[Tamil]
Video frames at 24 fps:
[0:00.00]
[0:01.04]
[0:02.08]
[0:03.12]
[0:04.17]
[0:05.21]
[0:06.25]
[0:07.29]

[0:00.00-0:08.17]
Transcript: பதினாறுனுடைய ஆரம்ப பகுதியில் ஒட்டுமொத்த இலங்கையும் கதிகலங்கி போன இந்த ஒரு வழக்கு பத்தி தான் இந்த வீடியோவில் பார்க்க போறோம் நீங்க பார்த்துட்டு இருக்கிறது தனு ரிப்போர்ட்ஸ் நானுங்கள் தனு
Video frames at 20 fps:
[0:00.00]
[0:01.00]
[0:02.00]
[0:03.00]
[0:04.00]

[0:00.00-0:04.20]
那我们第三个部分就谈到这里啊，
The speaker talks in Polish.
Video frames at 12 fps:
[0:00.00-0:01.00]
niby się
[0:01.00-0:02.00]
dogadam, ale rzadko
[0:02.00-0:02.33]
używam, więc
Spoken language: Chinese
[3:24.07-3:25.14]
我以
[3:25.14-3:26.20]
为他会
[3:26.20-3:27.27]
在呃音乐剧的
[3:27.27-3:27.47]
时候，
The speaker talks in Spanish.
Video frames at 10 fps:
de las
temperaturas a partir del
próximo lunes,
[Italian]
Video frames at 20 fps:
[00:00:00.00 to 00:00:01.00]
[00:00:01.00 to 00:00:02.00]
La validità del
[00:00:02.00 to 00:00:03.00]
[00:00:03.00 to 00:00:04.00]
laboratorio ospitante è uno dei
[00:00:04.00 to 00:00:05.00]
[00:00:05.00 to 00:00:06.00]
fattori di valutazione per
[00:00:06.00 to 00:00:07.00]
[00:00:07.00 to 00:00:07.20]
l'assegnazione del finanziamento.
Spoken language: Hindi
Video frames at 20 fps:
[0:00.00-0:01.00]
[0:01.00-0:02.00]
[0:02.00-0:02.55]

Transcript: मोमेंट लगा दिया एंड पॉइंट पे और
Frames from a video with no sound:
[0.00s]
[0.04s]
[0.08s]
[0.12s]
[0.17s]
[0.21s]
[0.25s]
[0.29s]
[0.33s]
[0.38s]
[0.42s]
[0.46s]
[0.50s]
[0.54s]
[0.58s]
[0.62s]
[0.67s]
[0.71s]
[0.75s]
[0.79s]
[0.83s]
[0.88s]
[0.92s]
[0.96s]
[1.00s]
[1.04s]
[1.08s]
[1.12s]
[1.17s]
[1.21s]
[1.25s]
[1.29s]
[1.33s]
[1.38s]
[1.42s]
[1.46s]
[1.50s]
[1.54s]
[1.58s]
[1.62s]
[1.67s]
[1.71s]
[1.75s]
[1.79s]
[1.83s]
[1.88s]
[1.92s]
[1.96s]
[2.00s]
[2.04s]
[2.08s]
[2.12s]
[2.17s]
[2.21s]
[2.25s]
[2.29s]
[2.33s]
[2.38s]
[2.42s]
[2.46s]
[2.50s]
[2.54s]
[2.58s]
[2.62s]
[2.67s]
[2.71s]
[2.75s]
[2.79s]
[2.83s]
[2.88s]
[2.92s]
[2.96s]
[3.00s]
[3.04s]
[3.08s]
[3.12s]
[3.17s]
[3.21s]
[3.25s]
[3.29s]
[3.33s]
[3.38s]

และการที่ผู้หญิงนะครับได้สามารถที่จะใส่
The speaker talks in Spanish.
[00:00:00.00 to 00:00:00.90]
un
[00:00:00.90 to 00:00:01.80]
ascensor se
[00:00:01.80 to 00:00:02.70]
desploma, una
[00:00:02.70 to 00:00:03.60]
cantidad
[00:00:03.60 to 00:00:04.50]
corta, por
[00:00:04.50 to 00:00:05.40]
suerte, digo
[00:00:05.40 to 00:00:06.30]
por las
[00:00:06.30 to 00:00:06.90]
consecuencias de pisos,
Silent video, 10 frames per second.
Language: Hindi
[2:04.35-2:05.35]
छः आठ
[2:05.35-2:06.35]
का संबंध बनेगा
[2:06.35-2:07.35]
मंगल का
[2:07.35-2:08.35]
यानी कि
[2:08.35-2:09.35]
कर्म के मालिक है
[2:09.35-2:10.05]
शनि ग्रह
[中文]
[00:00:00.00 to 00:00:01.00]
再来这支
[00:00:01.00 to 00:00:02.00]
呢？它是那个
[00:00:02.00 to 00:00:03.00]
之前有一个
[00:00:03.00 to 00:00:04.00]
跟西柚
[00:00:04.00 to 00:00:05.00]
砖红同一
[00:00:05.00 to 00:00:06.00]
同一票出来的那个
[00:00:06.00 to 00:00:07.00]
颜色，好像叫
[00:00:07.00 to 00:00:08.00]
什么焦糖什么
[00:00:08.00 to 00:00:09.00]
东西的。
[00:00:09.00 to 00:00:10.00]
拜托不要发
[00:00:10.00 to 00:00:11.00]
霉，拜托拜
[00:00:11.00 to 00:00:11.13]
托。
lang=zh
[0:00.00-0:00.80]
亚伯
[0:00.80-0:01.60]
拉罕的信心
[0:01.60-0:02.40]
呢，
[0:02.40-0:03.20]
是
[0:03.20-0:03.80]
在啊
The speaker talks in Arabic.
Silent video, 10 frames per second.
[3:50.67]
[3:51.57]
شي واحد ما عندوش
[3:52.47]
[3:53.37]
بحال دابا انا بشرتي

--- WORK INSTRUCTION ---
Print the whole listing above exactly, please.

--- COMPLETED TASK ---
[Tamil]
Video frames at 24 fps:
[0:00.00]
[0:01.04]
[0:02.08]
[0:03.12]
[0:04.17]
[0:05.21]
[0:06.25]
[0:07.29]

[0:00.00-0:08.17]
Transcript: பதினாறுனுடைய ஆரம்ப பகுதியில் ஒட்டுமொத்த இலங்கையும் கதிகலங்கி போன இந்த ஒரு வழக்கு பத்தி தான் இந்த வீடியோவில் பார்க்க போறோம் நீங்க பார்த்துட்டு இருக்கிறது தனு ரிப்போர்ட்ஸ் நானுங்கள் தனு
Video frames at 20 fps:
[0:00.00]
[0:01.00]
[0:02.00]
[0:03.00]
[0:04.00]

[0:00.00-0:04.20]
那我们第三个部分就谈到这里啊，
The speaker talks in Polish.
Video frames at 12 fps:
[0:00.00-0:01.00]
niby się
[0:01.00-0:02.00]
dogadam, ale rzadko
[0:02.00-0:02.33]
używam, więc
Spoken language: Chinese
[3:24.07-3:25.14]
我以
[3:25.14-3:26.20]
为他会
[3:26.20-3:27.27]
在呃音乐剧的
[3:27.27-3:27.47]
时候，
The speaker talks in Spanish.
Video frames at 10 fps:
de las
temperaturas a partir del
próximo lunes,
[Italian]
Video frames at 20 fps:
[00:00:00.00 to 00:00:01.00]
[00:00:01.00 to 00:00:02.00]
La validità del
[00:00:02.00 to 00:00:03.00]
[00:00:03.00 to 00:00:04.00]
laboratorio ospitante è uno dei
[00:00:04.00 to 00:00:05.00]
[00:00:05.00 to 00:00:06.00]
fattori di valutazione per
[00:00:06.00 to 00:00:07.00]
[00:00:07.00 to 00:00:07.20]
l'assegnazione del finanziamento.
Spoken language: Hindi
Video frames at 20 fps:
[0:00.00-0:01.00]
[0:01.00-0:02.00]
[0:02.00-0:02.55]

Transcript: मोमेंट लगा दिया एंड पॉइंट पे और
Frames from a video with no sound:
[0.00s]
[0.04s]
[0.08s]
[0.12s]
[0.17s]
[0.21s]
[0.25s]
[0.29s]
[0.33s]
[0.38s]
[0.42s]
[0.46s]
[0.50s]
[0.54s]
[0.58s]
[0.62s]
[0.67s]
[0.71s]
[0.75s]
[0.79s]
[0.83s]
[0.88s]
[0.92s]
[0.96s]
[1.00s]
[1.04s]
[1.08s]
[1.12s]
[1.17s]
[1.21s]
[1.25s]
[1.29s]
[1.33s]
[1.38s]
[1.42s]
[1.46s]
[1.50s]
[1.54s]
[1.58s]
[1.62s]
[1.67s]
[1.71s]
[1.75s]
[1.79s]
[1.83s]
[1.88s]
[1.92s]
[1.96s]
[2.00s]
[2.04s]
[2.08s]
[2.12s]
[2.17s]
[2.21s]
[2.25s]
[2.29s]
[2.33s]
[2.38s]
[2.42s]
[2.46s]
[2.50s]
[2.54s]
[2.58s]
[2.62s]
[2.67s]
[2.71s]
[2.75s]
[2.79s]
[2.83s]
[2.88s]
[2.92s]
[2.96s]
[3.00s]
[3.04s]
[3.08s]
[3.12s]
[3.17s]
[3.21s]
[3.25s]
[3.29s]
[3.33s]
[3.38s]

และการที่ผู้หญิงนะครับได้สามารถที่จะใส่
The speaker talks in Spanish.
[00:00:00.00 to 00:00:00.90]
un
[00:00:00.90 to 00:00:01.80]
ascensor se
[00:00:01.80 to 00:00:02.70]
desploma, una
[00:00:02.70 to 00:00:03.60]
cantidad
[00:00:03.60 to 00:00:04.50]
corta, por
[00:00:04.50 to 00:00:05.40]
suerte, digo
[00:00:05.40 to 00:00:06.30]
por las
[00:00:06.30 to 00:00:06.90]
consecuencias de pisos,
Silent video, 10 frames per second.
Language: Hindi
[2:04.35-2:05.35]
छः आठ
[2:05.35-2:06.35]
का संबंध बनेगा
[2:06.35-2:07.35]
मंगल का
[2:07.35-2:08.35]
यानी कि
[2:08.35-2:09.35]
कर्म के मालिक है
[2:09.35-2:10.05]
शनि ग्रह
[中文]
[00:00:00.00 to 00:00:01.00]
再来这支
[00:00:01.00 to 00:00:02.00]
呢？它是那个
[00:00:02.00 to 00:00:03.00]
之前有一个
[00:00:03.00 to 00:00:04.00]
跟西柚
[00:00:04.00 to 00:00:05.00]
砖红同一
[00:00:05.00 to 00:00:06.00]
同一票出来的那个
[00:00:06.00 to 00:00:07.00]
颜色，好像叫
[00:00:07.00 to 00:00:08.00]
什么焦糖什么
[00:00:08.00 to 00:00:09.00]
东西的。
[00:00:09.00 to 00:00:10.00]
拜托不要发
[00:00:10.00 to 00:00:11.00]
霉，拜托拜
[00:00:11.00 to 00:00:11.13]
托。
lang=zh
[0:00.00-0:00.80]
亚伯
[0:00.80-0:01.60]
拉罕的信心
[0:01.60-0:02.40]
呢，
[0:02.40-0:03.20]
是
[0:03.20-0:03.80]
在啊
The speaker talks in Arabic.
Silent video, 10 frames per second.
[3:50.67]
[3:51.57]
شي واحد ما عندوش
[3:52.47]
[3:53.37]
بحال دابا انا بشرتي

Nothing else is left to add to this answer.